### Goal of the exercise
Pictures stay out, but every line of the data is copied exactly.
━━ Data section ━━
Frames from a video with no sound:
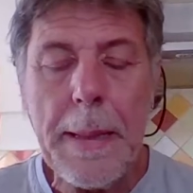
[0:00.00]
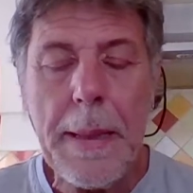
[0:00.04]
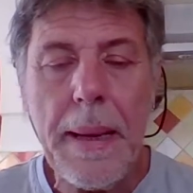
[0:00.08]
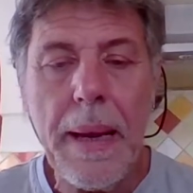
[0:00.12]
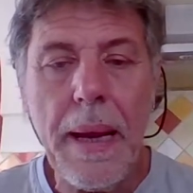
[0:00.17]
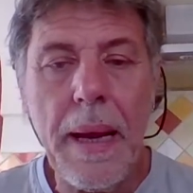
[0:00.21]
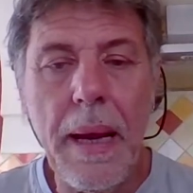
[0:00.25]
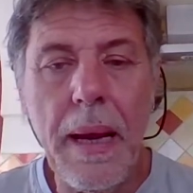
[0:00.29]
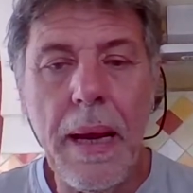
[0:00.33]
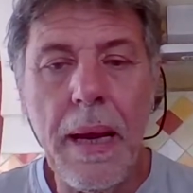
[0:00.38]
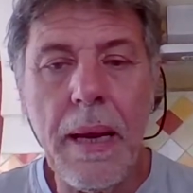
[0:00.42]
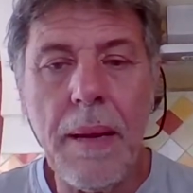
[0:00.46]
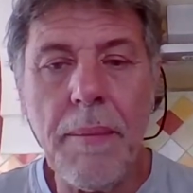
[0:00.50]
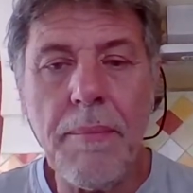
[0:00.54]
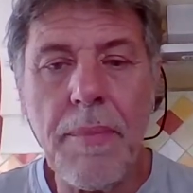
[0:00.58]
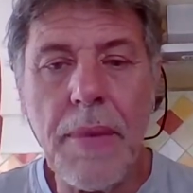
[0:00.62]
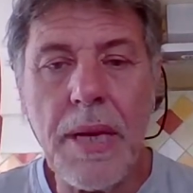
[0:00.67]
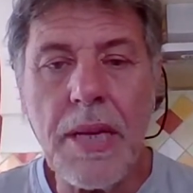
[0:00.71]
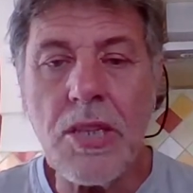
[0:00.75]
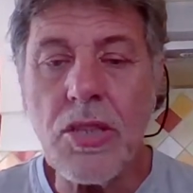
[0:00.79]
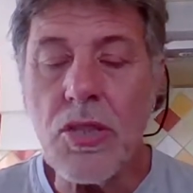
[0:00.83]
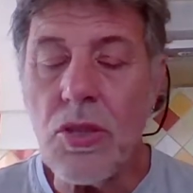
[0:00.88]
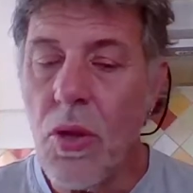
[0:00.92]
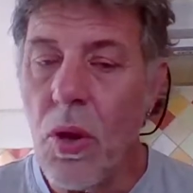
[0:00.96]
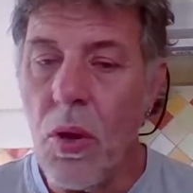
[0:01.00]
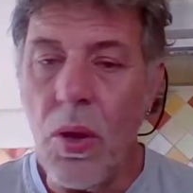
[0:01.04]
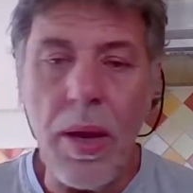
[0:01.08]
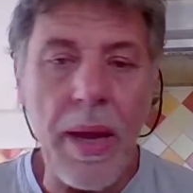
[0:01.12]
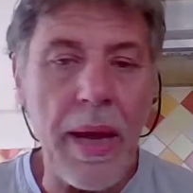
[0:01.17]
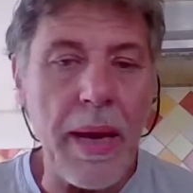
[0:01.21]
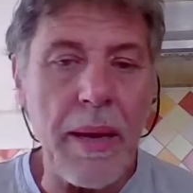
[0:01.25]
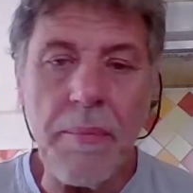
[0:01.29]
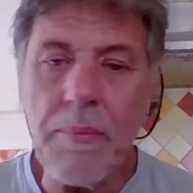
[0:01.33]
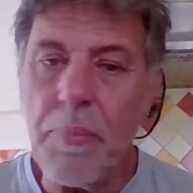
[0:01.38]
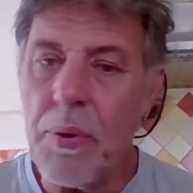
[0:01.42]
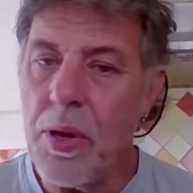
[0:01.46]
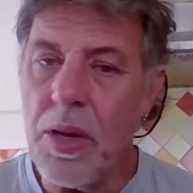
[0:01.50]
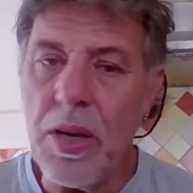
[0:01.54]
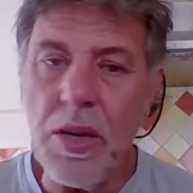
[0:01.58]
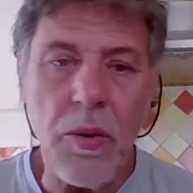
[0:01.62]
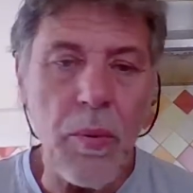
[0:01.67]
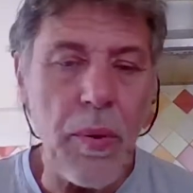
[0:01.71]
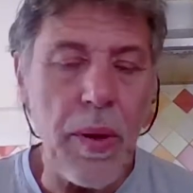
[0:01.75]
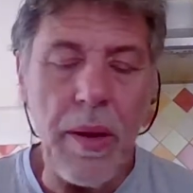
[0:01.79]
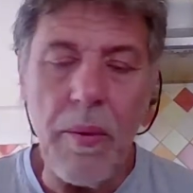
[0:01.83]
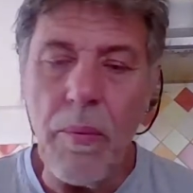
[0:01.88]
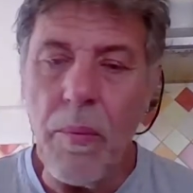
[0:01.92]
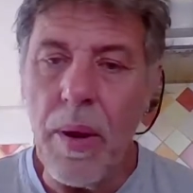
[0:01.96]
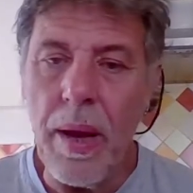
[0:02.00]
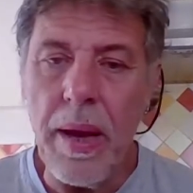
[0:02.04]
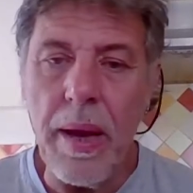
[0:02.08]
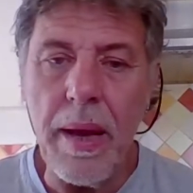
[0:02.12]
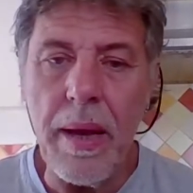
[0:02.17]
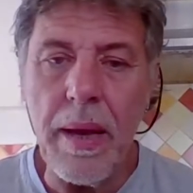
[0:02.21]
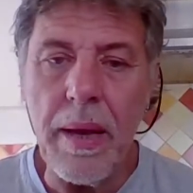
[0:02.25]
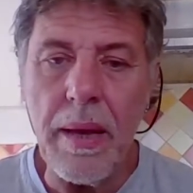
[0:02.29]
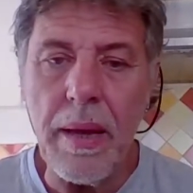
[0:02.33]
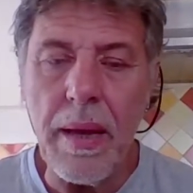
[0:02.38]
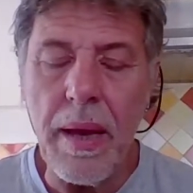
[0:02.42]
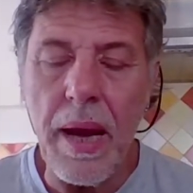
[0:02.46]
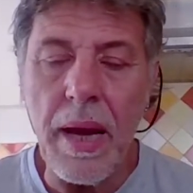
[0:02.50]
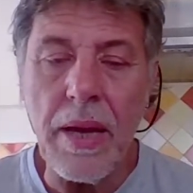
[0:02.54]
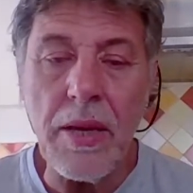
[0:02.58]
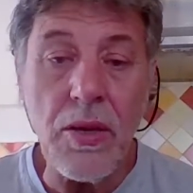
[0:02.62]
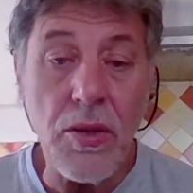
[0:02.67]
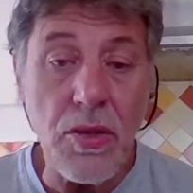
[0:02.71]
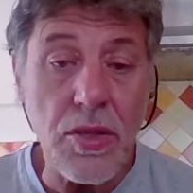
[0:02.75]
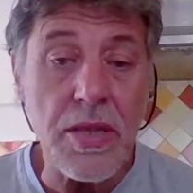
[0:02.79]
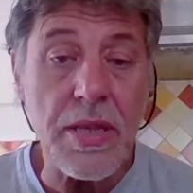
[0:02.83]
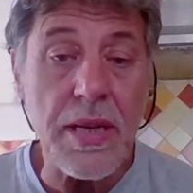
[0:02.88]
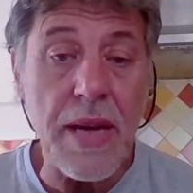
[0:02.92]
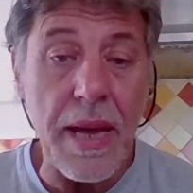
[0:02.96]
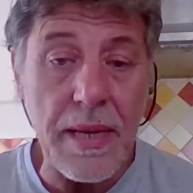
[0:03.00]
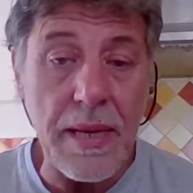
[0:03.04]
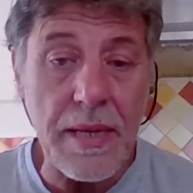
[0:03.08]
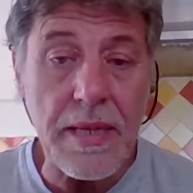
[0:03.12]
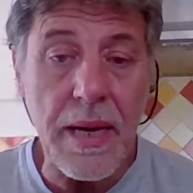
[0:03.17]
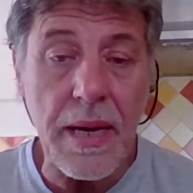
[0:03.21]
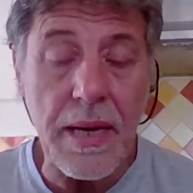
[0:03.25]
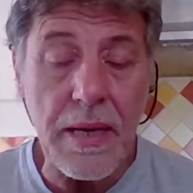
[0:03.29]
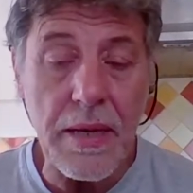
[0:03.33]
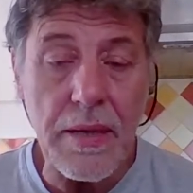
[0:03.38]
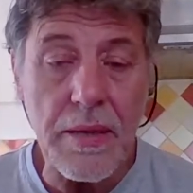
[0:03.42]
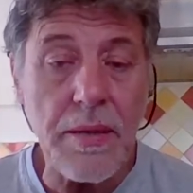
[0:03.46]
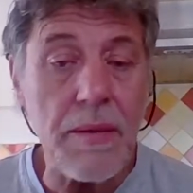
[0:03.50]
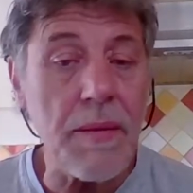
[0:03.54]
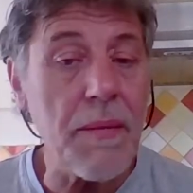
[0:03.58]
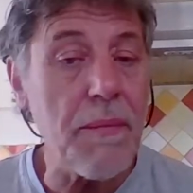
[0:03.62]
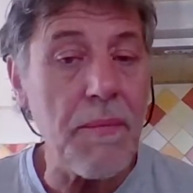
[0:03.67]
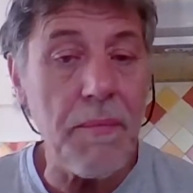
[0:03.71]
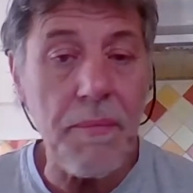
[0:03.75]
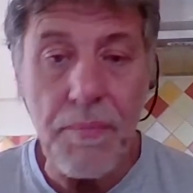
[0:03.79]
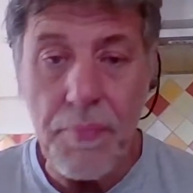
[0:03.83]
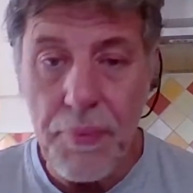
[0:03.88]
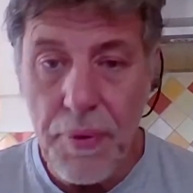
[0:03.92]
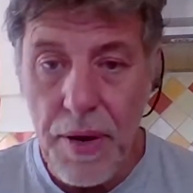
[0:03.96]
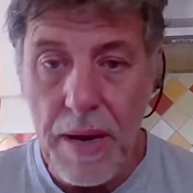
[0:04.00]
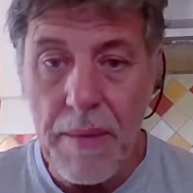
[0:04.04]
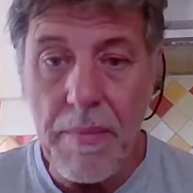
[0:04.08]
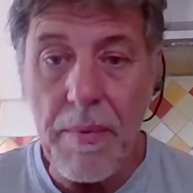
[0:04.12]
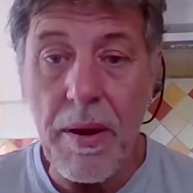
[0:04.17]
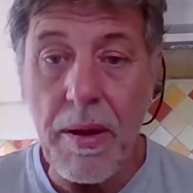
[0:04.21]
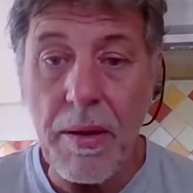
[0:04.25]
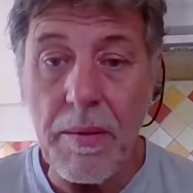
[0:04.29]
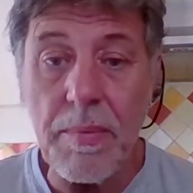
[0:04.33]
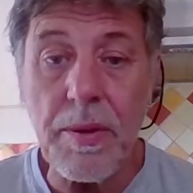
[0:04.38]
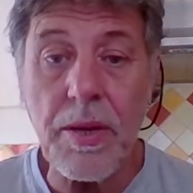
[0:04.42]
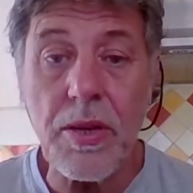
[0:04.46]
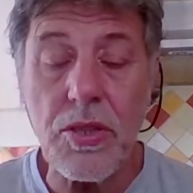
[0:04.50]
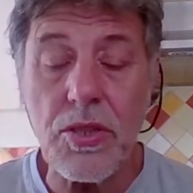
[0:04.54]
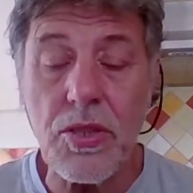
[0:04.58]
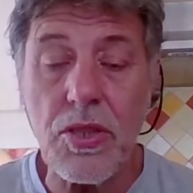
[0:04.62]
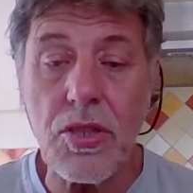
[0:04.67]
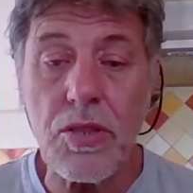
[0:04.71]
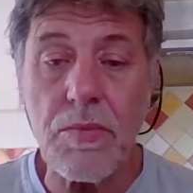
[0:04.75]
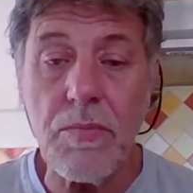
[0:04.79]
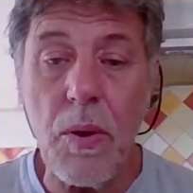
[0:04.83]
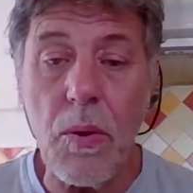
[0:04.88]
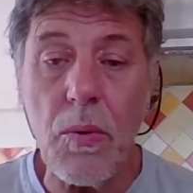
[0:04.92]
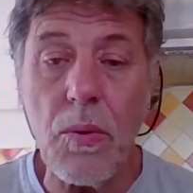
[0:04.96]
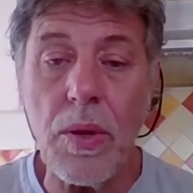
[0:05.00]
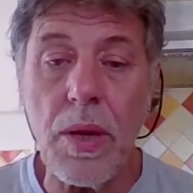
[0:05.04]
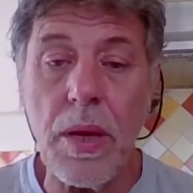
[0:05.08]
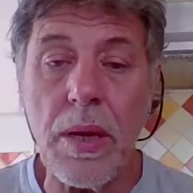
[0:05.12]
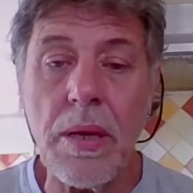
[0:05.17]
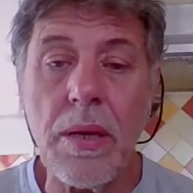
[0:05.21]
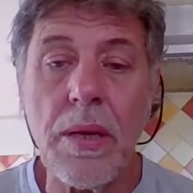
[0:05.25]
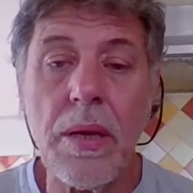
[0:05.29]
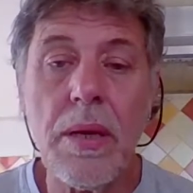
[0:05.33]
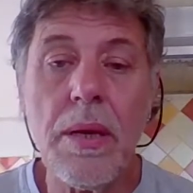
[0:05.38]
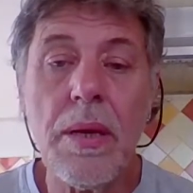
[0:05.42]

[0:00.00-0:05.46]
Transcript: Um, it's not like pre-quit where I used to get tired primarily because of smoking.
━━━
### Answer to this task
Frames from a video with no sound:
[0:00.00]
[0:00.04]
[0:00.08]
[0:00.12]
[0:00.17]
[0:00.21]
[0:00.25]
[0:00.29]
[0:00.33]
[0:00.38]
[0:00.42]
[0:00.46]
[0:00.50]
[0:00.54]
[0:00.58]
[0:00.62]
[0:00.67]
[0:00.71]
[0:00.75]
[0:00.79]
[0:00.83]
[0:00.88]
[0:00.92]
[0:00.96]
[0:01.00]
[0:01.04]
[0:01.08]
[0:01.12]
[0:01.17]
[0:01.21]
[0:01.25]
[0:01.29]
[0:01.33]
[0:01.38]
[0:01.42]
[0:01.46]
[0:01.50]
[0:01.54]
[0:01.58]
[0:01.62]
[0:01.67]
[0:01.71]
[0:01.75]
[0:01.79]
[0:01.83]
[0:01.88]
[0:01.92]
[0:01.96]
[0:02.00]
[0:02.04]
[0:02.08]
[0:02.12]
[0:02.17]
[0:02.21]
[0:02.25]
[0:02.29]
[0:02.33]
[0:02.38]
[0:02.42]
[0:02.46]
[0:02.50]
[0:02.54]
[0:02.58]
[0:02.62]
[0:02.67]
[0:02.71]
[0:02.75]
[0:02.79]
[0:02.83]
[0:02.88]
[0:02.92]
[0:02.96]
[0:03.00]
[0:03.04]
[0:03.08]
[0:03.12]
[0:03.17]
[0:03.21]
[0:03.25]
[0:03.29]
[0:03.33]
[0:03.38]
[0:03.42]
[0:03.46]
[0:03.50]
[0:03.54]
[0:03.58]
[0:03.62]
[0:03.67]
[0:03.71]
[0:03.75]
[0:03.79]
[0:03.83]
[0:03.88]
[0:03.92]
[0:03.96]
[0:04.00]
[0:04.04]
[0:04.08]
[0:04.12]
[0:04.17]
[0:04.21]
[0:04.25]
[0:04.29]
[0:04.33]
[0:04.38]
[0:04.42]
[0:04.46]
[0:04.50]
[0:04.54]
[0:04.58]
[0:04.62]
[0:04.67]
[0:04.71]
[0:04.75]
[0:04.79]
[0:04.83]
[0:04.88]
[0:04.92]
[0:04.96]
[0:05.00]
[0:05.04]
[0:05.08]
[0:05.12]
[0:05.17]
[0:05.21]
[0:05.25]
[0:05.29]
[0:05.33]
[0:05.38]
[0:05.42]

[0:00.00-0:05.46]
Transcript: Um, it's not like pre-quit where I used to get tired primarily because of smoking.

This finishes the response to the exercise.